Collected data entries
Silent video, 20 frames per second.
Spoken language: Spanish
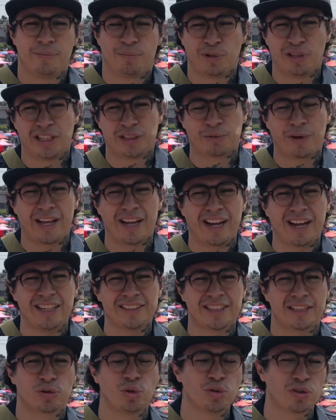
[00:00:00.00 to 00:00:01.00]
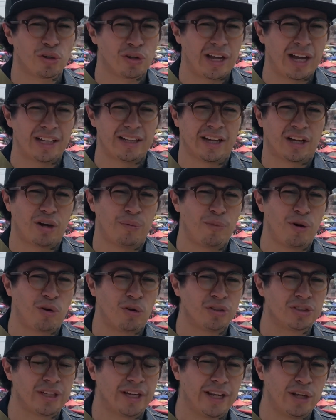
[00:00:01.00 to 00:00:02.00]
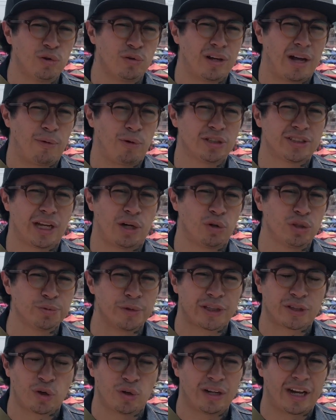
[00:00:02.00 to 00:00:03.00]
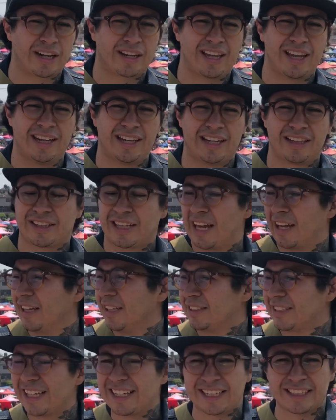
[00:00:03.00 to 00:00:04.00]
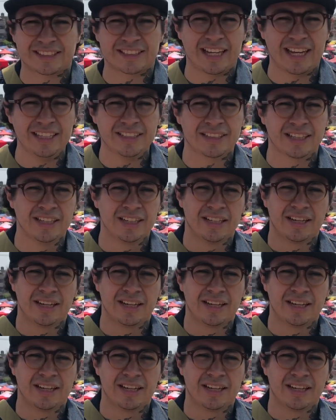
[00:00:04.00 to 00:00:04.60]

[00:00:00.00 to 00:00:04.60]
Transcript: Pues les voy a dejar este tutorial de cómo conseguir una bolsa Louis Vuitton aquí en el Tianguis de eje 6.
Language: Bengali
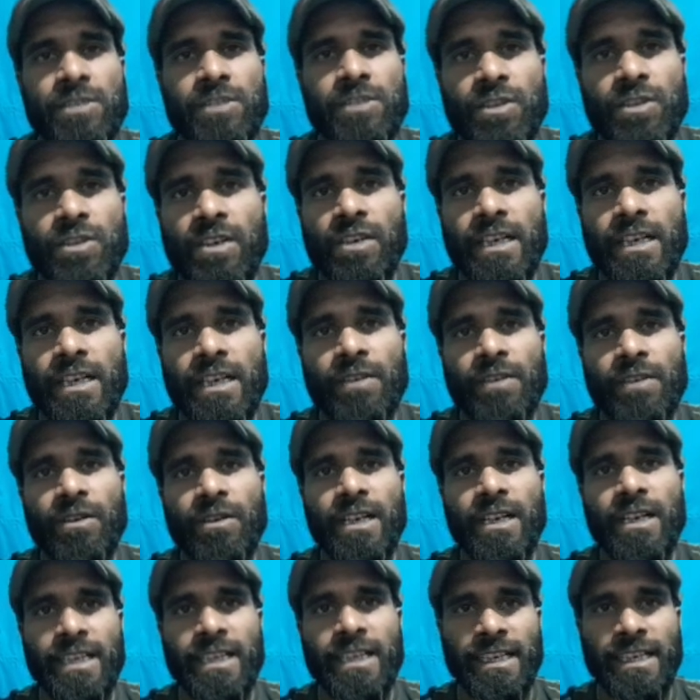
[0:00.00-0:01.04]
সহকারী
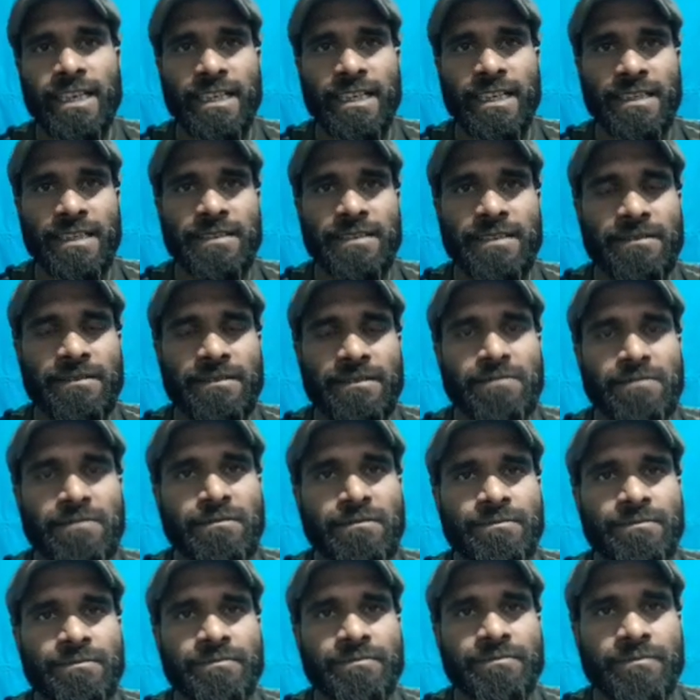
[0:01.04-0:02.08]
কর আদায়কারী
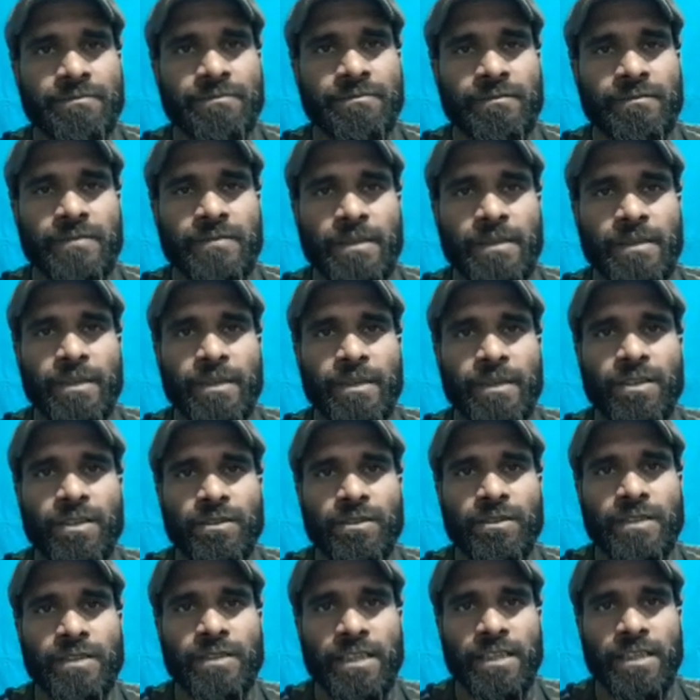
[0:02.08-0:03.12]
বেতন
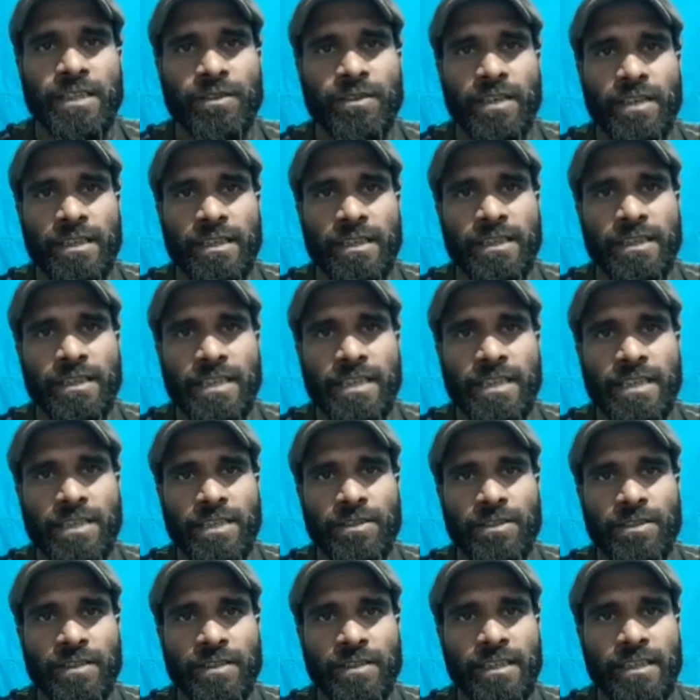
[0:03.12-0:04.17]
হচ্ছে নয় হাজার
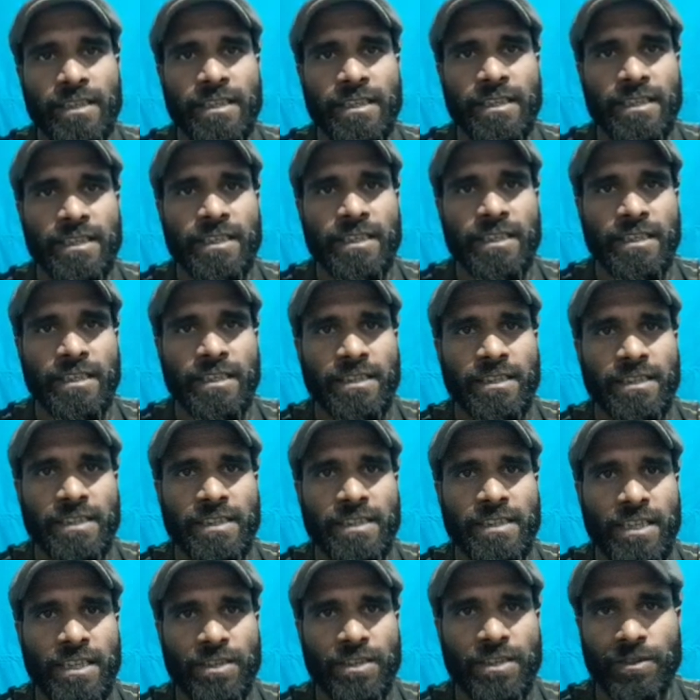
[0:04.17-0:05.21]
সাতশো থেকে তেইশ হাজার
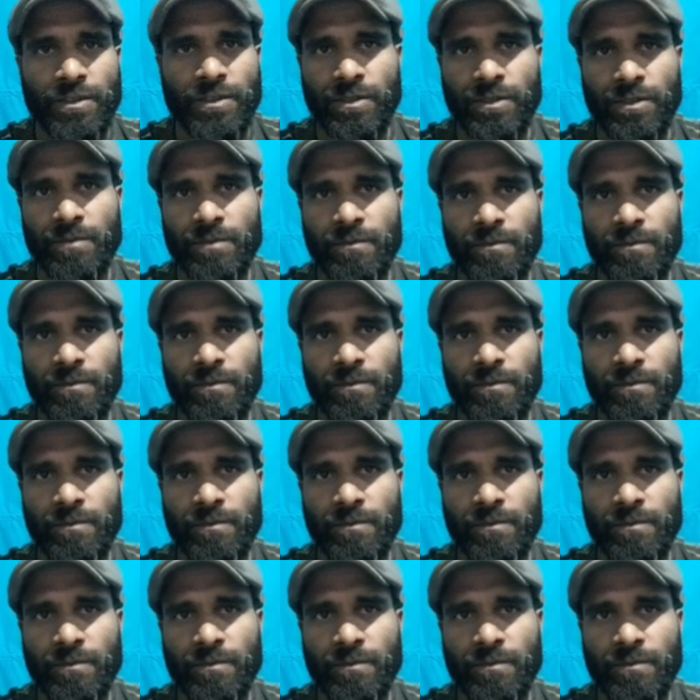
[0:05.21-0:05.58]
চারশত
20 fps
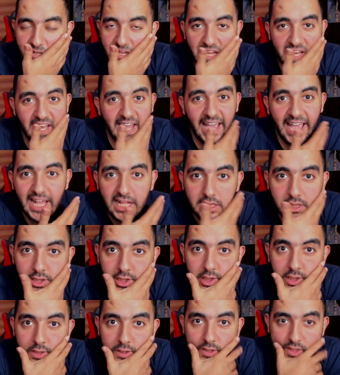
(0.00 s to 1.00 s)
لحقت
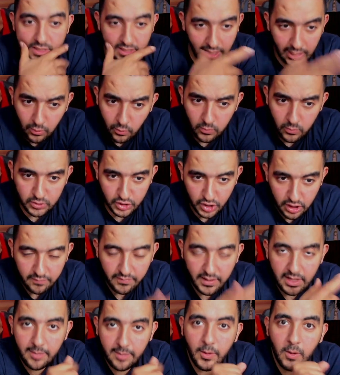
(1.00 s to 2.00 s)
سالوه شريف
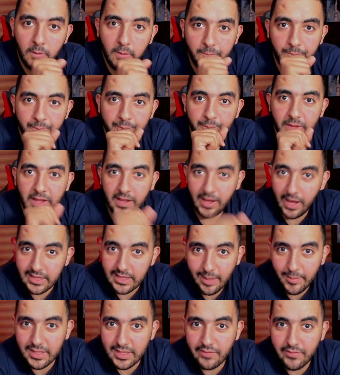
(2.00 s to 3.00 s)
انما اهو لحقت
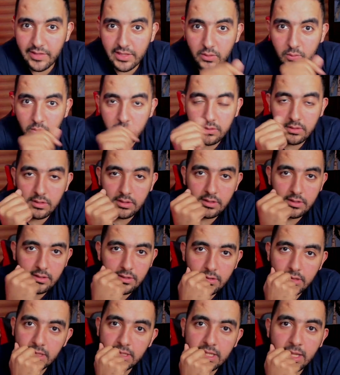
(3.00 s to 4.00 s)
عملت الفيديو
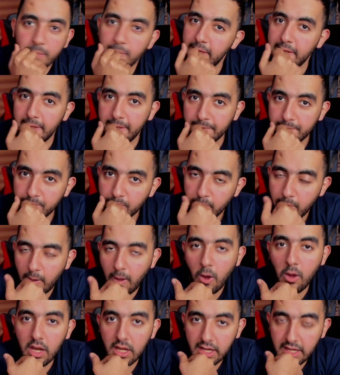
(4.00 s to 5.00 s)
طب ليه
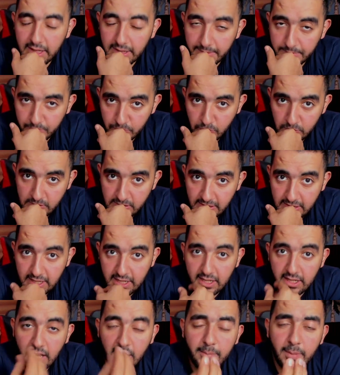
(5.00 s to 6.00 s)
هقول لك ليه
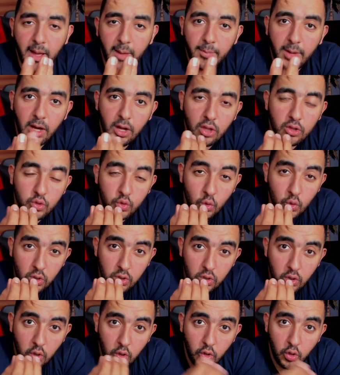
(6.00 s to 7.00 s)
الاربع مهارات
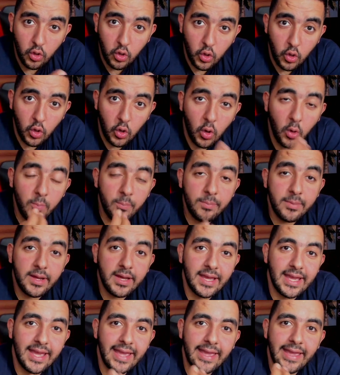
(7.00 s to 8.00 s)
دول
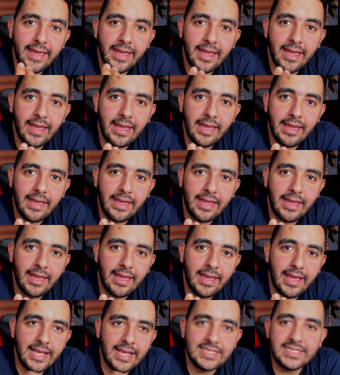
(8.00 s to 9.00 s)
هم
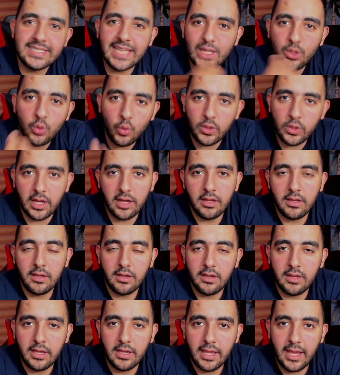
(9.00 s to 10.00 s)
الزتونه
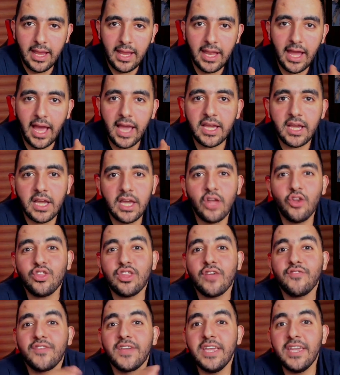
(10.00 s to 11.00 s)
اللي هيغيروا
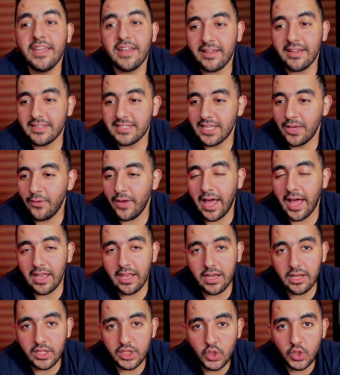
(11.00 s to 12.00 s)
تفكيرك سواء على
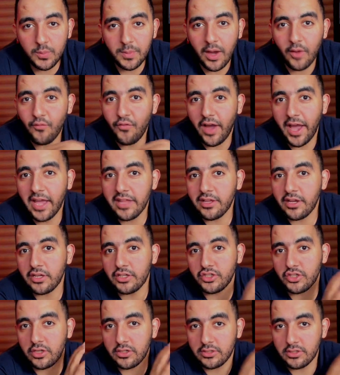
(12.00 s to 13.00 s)
اليوتيوب او في حياتك
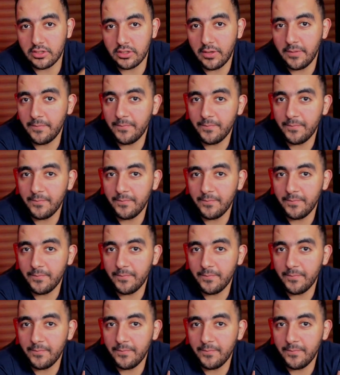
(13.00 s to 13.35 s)
الشخصيه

### Work to complete
This exercise asks for the data above to be given again exactly, without pictures.

### Response area
Silent video, 20 frames per second.
Spoken language: Spanish
[00:00:00.00 to 00:00:01.00]
[00:00:01.00 to 00:00:02.00]
[00:00:02.00 to 00:00:03.00]
[00:00:03.00 to 00:00:04.00]
[00:00:04.00 to 00:00:04.60]

[00:00:00.00 to 00:00:04.60]
Transcript: Pues les voy a dejar este tutorial de cómo conseguir una bolsa Louis Vuitton aquí en el Tianguis de eje 6.
Language: Bengali
[0:00.00-0:01.04]
সহকারী
[0:01.04-0:02.08]
কর আদায়কারী
[0:02.08-0:03.12]
বেতন
[0:03.12-0:04.17]
হচ্ছে নয় হাজার
[0:04.17-0:05.21]
সাতশো থেকে তেইশ হাজার
[0:05.21-0:05.58]
চারশত
20 fps
(0.00 s to 1.00 s)
لحقت
(1.00 s to 2.00 s)
سالوه شريف
(2.00 s to 3.00 s)
انما اهو لحقت
(3.00 s to 4.00 s)
عملت الفيديو
(4.00 s to 5.00 s)
طب ليه
(5.00 s to 6.00 s)
هقول لك ليه
(6.00 s to 7.00 s)
الاربع مهارات
(7.00 s to 8.00 s)
دول
(8.00 s to 9.00 s)
هم
(9.00 s to 10.00 s)
الزتونه
(10.00 s to 11.00 s)
اللي هيغيروا
(11.00 s to 12.00 s)
تفكيرك سواء على
(12.00 s to 13.00 s)
اليوتيوب او في حياتك
(13.00 s to 13.35 s)
الشخصيه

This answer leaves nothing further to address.